If employers fail to provide this duty of care, and it leads to employees suffering injury, they will be negligent.  If an employer is found to have been negligent then they (or, more accurately, their employer’s liability insurers) must pay compensation to the injured worker.

So, what does it mean to have to provide a duty of care?  In the case of employers and employees, it breaks down to:

1. The duty to provide a safe system of work (the overall way employees are working needs to be safe);

2. The duty to provide a safe place of work (the work environment needs to be safe e.g. floors should be free of slip or trip hazards);

3. The duty to provide a competent staff of men (this basically means that other workers must be suitably trained and work safely so as not to injure other employees); and

4. The duty to provide adequate plant and material (for example, employees should have the correct PPE and the necessary tools to do their work safely).
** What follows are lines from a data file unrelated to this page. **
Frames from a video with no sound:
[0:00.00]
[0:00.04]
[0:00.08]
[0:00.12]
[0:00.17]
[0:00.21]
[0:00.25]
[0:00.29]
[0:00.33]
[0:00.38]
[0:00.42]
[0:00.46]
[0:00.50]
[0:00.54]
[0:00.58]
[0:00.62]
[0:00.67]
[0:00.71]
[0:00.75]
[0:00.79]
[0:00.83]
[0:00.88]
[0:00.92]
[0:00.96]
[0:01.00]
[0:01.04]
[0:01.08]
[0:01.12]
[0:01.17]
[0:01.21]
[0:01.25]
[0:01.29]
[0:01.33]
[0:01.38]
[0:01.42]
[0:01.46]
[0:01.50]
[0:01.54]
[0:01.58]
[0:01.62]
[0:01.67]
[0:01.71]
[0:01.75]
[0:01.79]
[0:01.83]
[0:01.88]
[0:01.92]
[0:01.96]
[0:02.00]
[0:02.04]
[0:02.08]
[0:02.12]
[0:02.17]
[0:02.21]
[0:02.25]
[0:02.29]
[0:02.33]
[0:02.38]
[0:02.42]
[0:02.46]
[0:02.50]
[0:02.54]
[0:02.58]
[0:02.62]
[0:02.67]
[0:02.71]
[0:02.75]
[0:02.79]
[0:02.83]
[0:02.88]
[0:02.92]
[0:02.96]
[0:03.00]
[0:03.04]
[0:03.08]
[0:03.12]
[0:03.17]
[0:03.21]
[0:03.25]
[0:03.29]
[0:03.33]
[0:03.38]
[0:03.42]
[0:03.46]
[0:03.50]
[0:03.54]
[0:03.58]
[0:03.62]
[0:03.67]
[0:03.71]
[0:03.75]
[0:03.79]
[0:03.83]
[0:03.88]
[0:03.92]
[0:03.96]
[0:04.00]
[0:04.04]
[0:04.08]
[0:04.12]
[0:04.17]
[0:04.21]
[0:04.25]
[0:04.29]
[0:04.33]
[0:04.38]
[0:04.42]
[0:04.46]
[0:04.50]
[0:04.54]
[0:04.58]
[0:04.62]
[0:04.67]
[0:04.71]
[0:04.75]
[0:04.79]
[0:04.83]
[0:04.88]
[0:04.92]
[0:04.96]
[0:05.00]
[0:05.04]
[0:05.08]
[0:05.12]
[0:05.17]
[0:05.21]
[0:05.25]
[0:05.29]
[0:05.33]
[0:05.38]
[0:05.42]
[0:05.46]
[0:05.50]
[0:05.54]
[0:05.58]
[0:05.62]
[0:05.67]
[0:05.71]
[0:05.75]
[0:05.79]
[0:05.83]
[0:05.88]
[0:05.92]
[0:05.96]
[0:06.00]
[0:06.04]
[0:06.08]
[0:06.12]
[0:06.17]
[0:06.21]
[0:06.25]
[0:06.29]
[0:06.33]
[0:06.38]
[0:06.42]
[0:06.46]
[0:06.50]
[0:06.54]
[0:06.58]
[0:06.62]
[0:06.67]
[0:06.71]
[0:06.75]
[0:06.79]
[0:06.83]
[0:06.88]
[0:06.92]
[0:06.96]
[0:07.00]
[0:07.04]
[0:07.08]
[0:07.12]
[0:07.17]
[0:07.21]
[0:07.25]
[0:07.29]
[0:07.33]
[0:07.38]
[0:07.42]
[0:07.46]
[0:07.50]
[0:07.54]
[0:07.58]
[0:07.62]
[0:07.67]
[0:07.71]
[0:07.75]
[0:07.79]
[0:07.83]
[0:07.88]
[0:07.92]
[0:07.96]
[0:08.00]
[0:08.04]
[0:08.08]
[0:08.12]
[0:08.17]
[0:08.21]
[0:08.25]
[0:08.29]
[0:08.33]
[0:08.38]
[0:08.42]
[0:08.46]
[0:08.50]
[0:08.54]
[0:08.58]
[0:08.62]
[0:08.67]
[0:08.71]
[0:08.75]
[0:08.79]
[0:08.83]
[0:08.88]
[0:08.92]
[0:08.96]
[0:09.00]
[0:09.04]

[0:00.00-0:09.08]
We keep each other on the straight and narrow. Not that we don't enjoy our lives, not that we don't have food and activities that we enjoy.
In addition to these four duties, there are a number of statutory regulations that employers must observe.  These are sets of laws that relate to particular types of work such as

  • the Work at Height Regulations 2005, or
  • the Manual Handling Operations Regulations 1992, or
  • the Lifting Operations and Lifting Equipment Regulations 1998 and so forth.

These laws emerged from EU laws which the UK as a member state had to introduce into UK law; these laws will remain in place notwithstanding the UK’s secession from the European Union, but the question remains as to whether the UK will keep level with other European countries in terms of specific health and safety regulations from this point.  In 2013 the Government introduced a new law designed to weaken these health and safety regulations but the consensus view in the legal profession remains that if employers breach these regulations they will be held to have been negligent, so employers must still comply with them.

Vicarious Liability

Employers are also liable for negligent acts of other employees, a concept known as “vicarious liability.”

What this means is that, from a legal perspective, if an employee does something negligent (or breaches one of the various statutory regulations), and doing so flowed from their employment, it is as if the employer themselves committed the negligent act.

This occurs very frequently in accident at work claims; often a worker will be let down by a team leader or shift supervisor who puts the employee in harm’s way – the concept of vicarious liability means that the employer is liable for the team leader or manager’s failings.  Note though that vicarious liability does not mean an employer will be liable for absolutely all wrongdoings by employees – the question is whether there is a close connection with the work they are doing; for example, if one employee assaults another employee outside of work, even if the assault flows from a work-related dispute, it will not necessarily be covered by vicarious liability, but if the assault took place during work and was connected to the work, the employer will likely be liable.

Practically, the importance of the employer being liable rather than just another employee is that the employer’s liability insurance will only pay out compensation for things the employer is responsible for – for things another employee alone is responsible for then that employee would need to be sued individually and then the question is whether that employee would be worth suing as an individual.

People can often be left feeling that an accident was their fault.  Frequently employers will look to blame employees for an accident, such as having a meeting afterwards in which the employee is pressured to say the accident was their fault.  We always advise that rather than being deterred by such things the best thing to do is to speak to an experienced work injury solicitor to establish whether there is a viable case or not.